-------- EXERCISE DATA --------
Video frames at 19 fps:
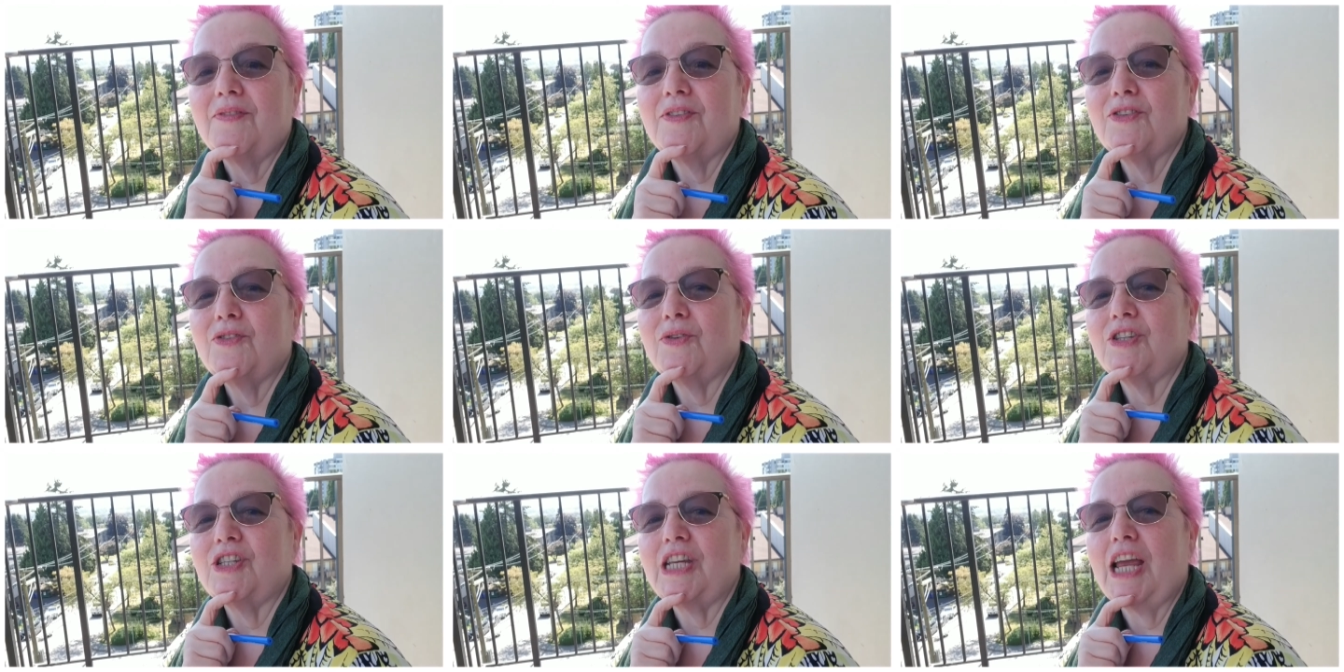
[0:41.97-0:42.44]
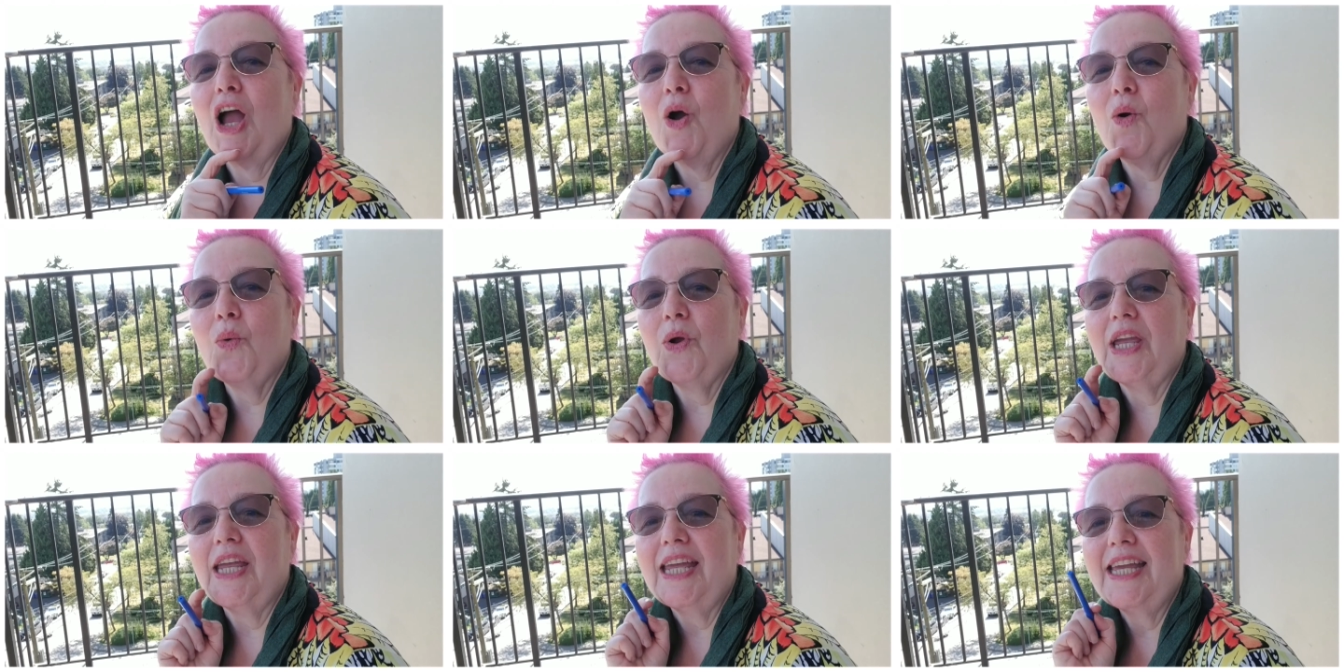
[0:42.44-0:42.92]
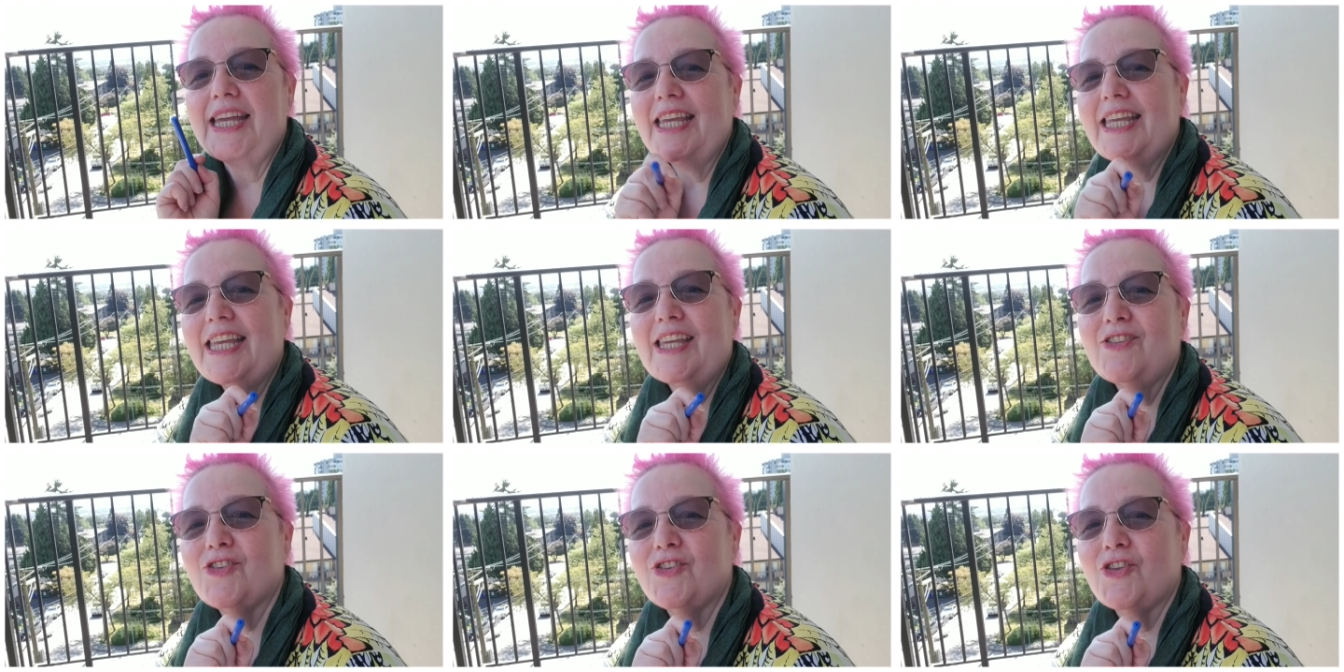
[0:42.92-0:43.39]
So shall we
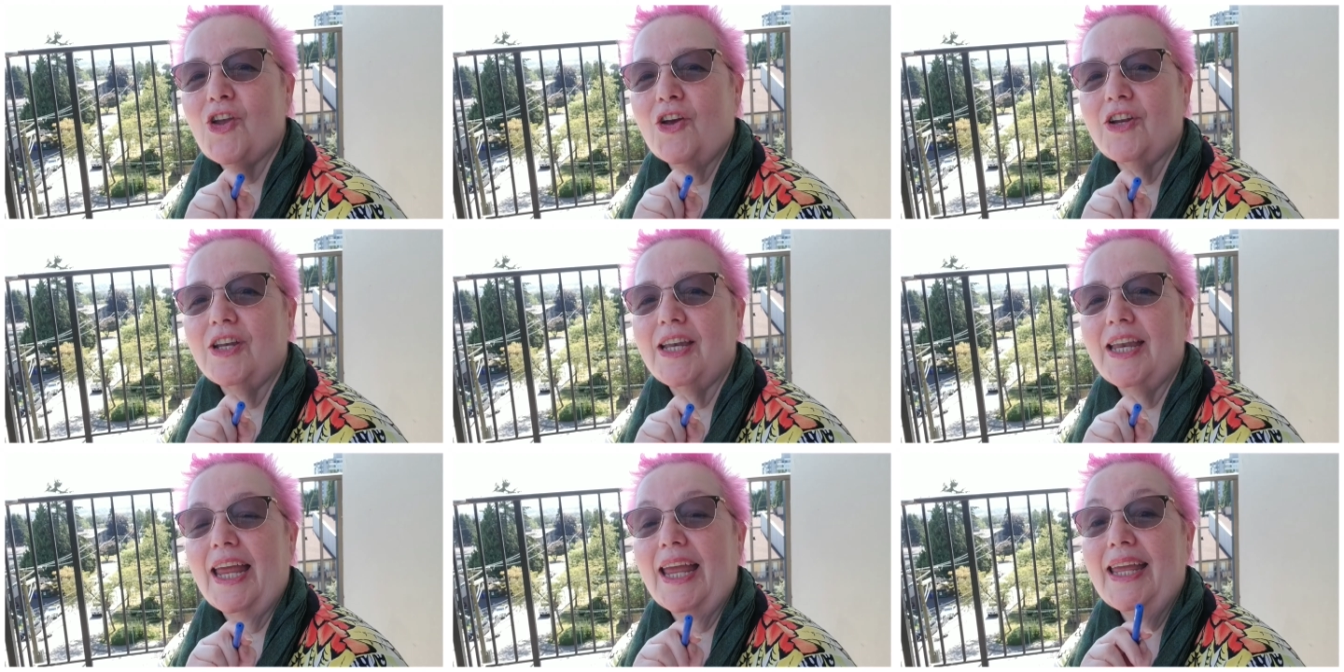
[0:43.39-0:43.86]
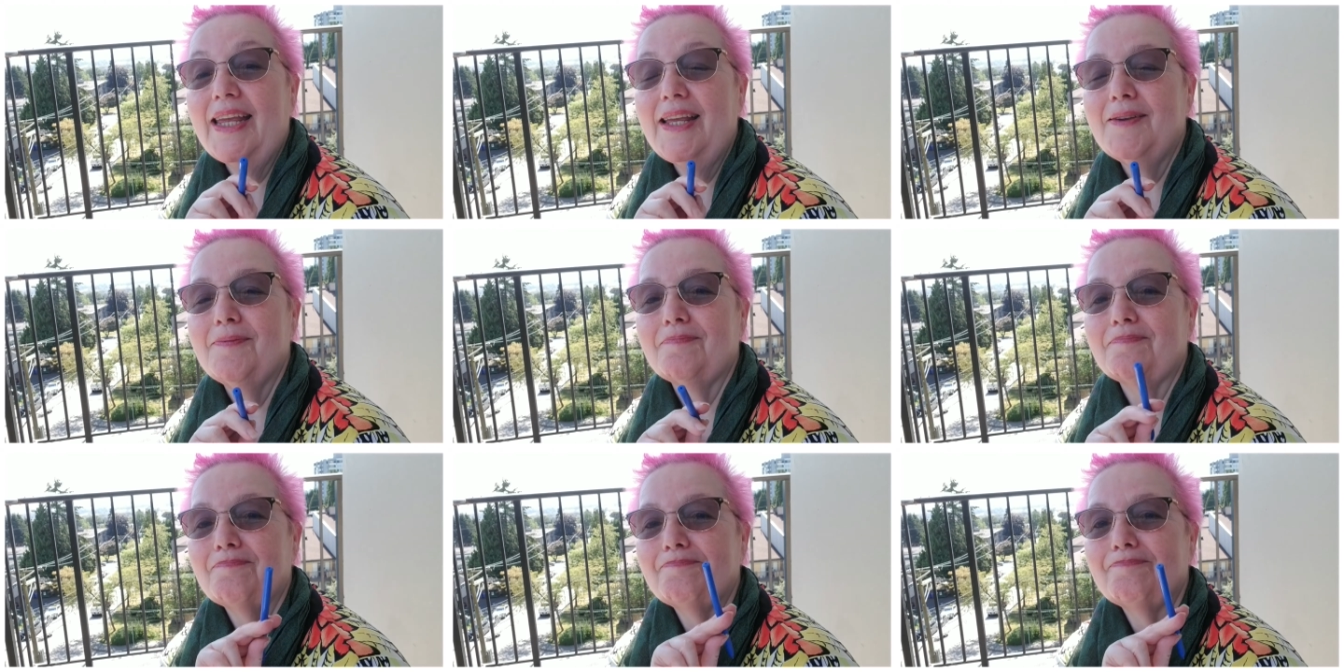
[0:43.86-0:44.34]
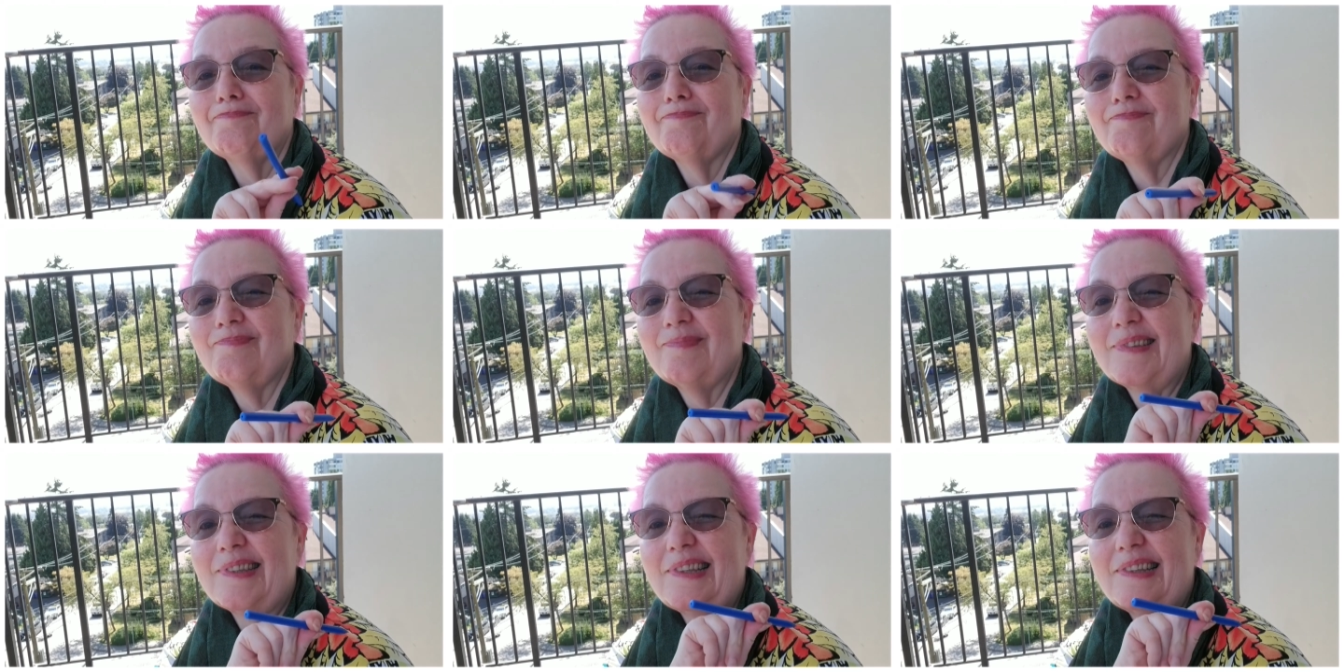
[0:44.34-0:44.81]
get started, eh?
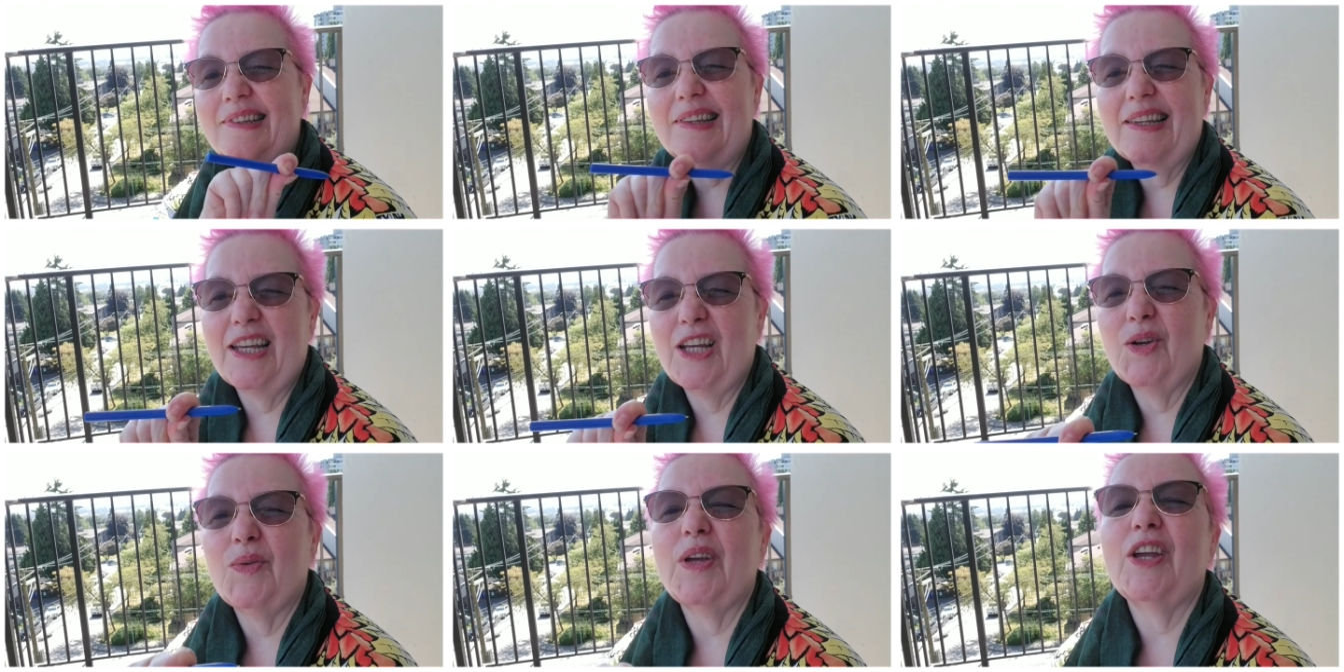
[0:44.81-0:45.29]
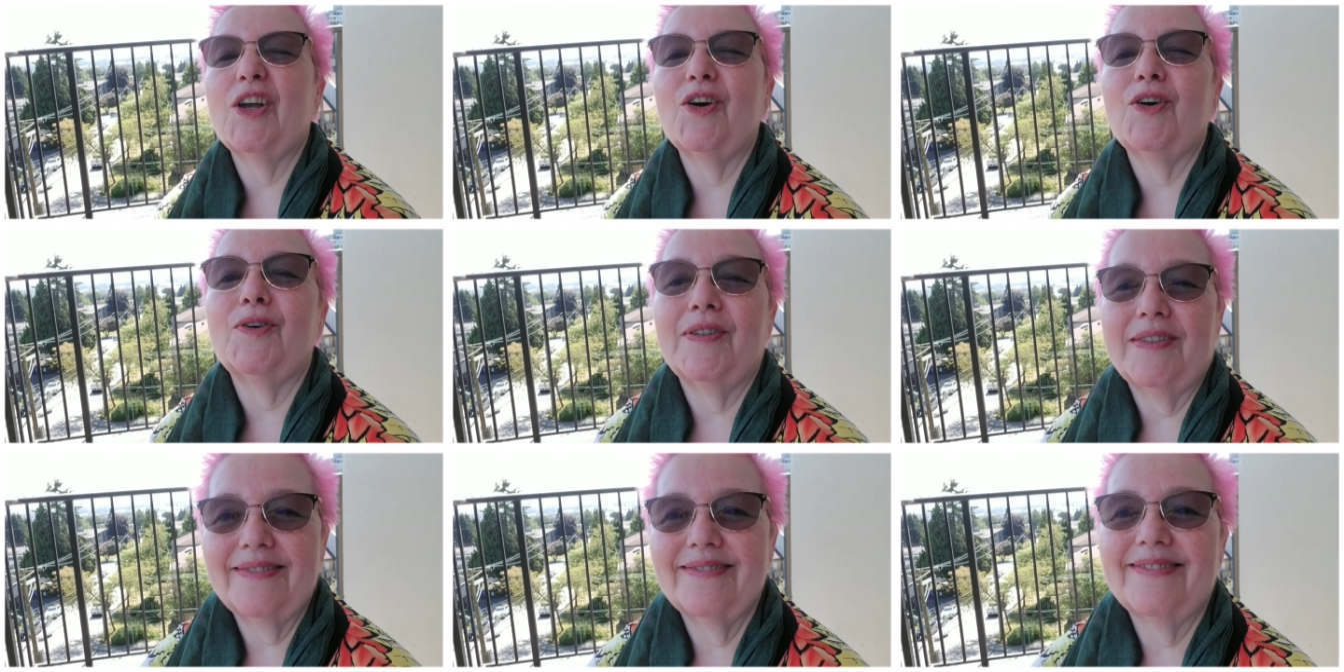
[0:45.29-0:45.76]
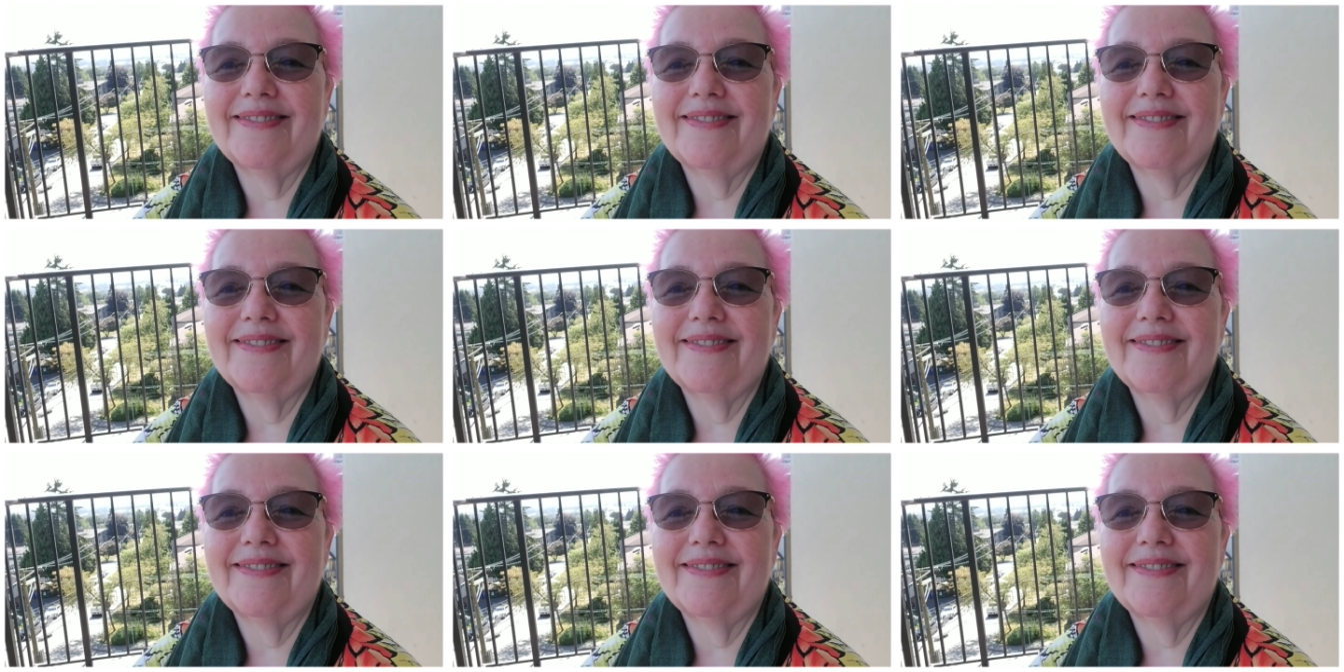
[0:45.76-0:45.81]
Here we go.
--------
TO DO: Only the lines from the one with "[0:43.86-0:44.34]" to the end of the listing, both ends included, should be retyped exactly; no pictures belong in the copy.

FINISHED TASK:
[0:43.86-0:44.34]
[0:44.34-0:44.81]
get started, eh?
[0:44.81-0:45.29]
[0:45.29-0:45.76]
[0:45.76-0:45.81]
Here we go.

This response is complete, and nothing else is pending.